Andrea Wagner, Heidemarie Müllner, Guenter Deutsch, Guenther Daum
Institute of Biochemistry, Graz University of Technology, Petersgasse 12/2, Graz, 8010, Austria
Steryl esters (STE) and triacylglycerols (TAG) are the main storage lipids in eukaryotic cells. In Saccharomyces cerevisiae like in other eukaryotes these storage lipids accumulate in an organelle named lipid particle, lipid body or lipid droplet.

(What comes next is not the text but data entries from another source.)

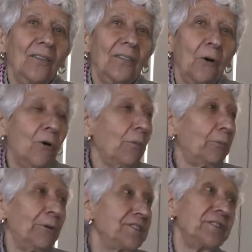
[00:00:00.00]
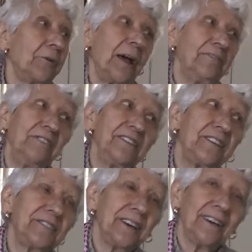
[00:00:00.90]
or prisoner and
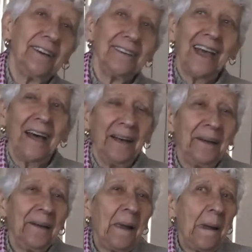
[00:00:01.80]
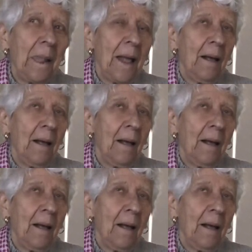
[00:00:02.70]
visitor, there we go.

Lipid particles of the yeast consist of a highly hydrophobic core of TAG and STE which is surrounded by a phospholipid monolayer with a small amount of proteins embedded. Fatty acids and sterols stored in lipid particles can be utilized for membrane formation under conditions of lipid depletion. For this purpose, storage lipids have to be mobilized which requires catalysis by STE hydrolases and TAG lipases. Recently, a TAG lipase named Tgl3p localized to lipid particles was identified as the first enzyme of this kind in yeast. The aim of this work was to find equivalent enzymes with STE hydrolase activity. Through a combined cell biological and molecular biological approach a number of potential candidate gene products were selected which contain hydrolase motifs and are present on the surface of lipid particles. The respective deletion strains were tested for their ability to hydrolyze STE in vivo and in vitro. This approach identified the two lipid particle proteins Yeh1p und Tgl1p. These enzymes are in addition to the recently identified STE hydrolase Yeh2p responsible for STE mobilization in yeast. (supported by FWF project 15141 to G.D.).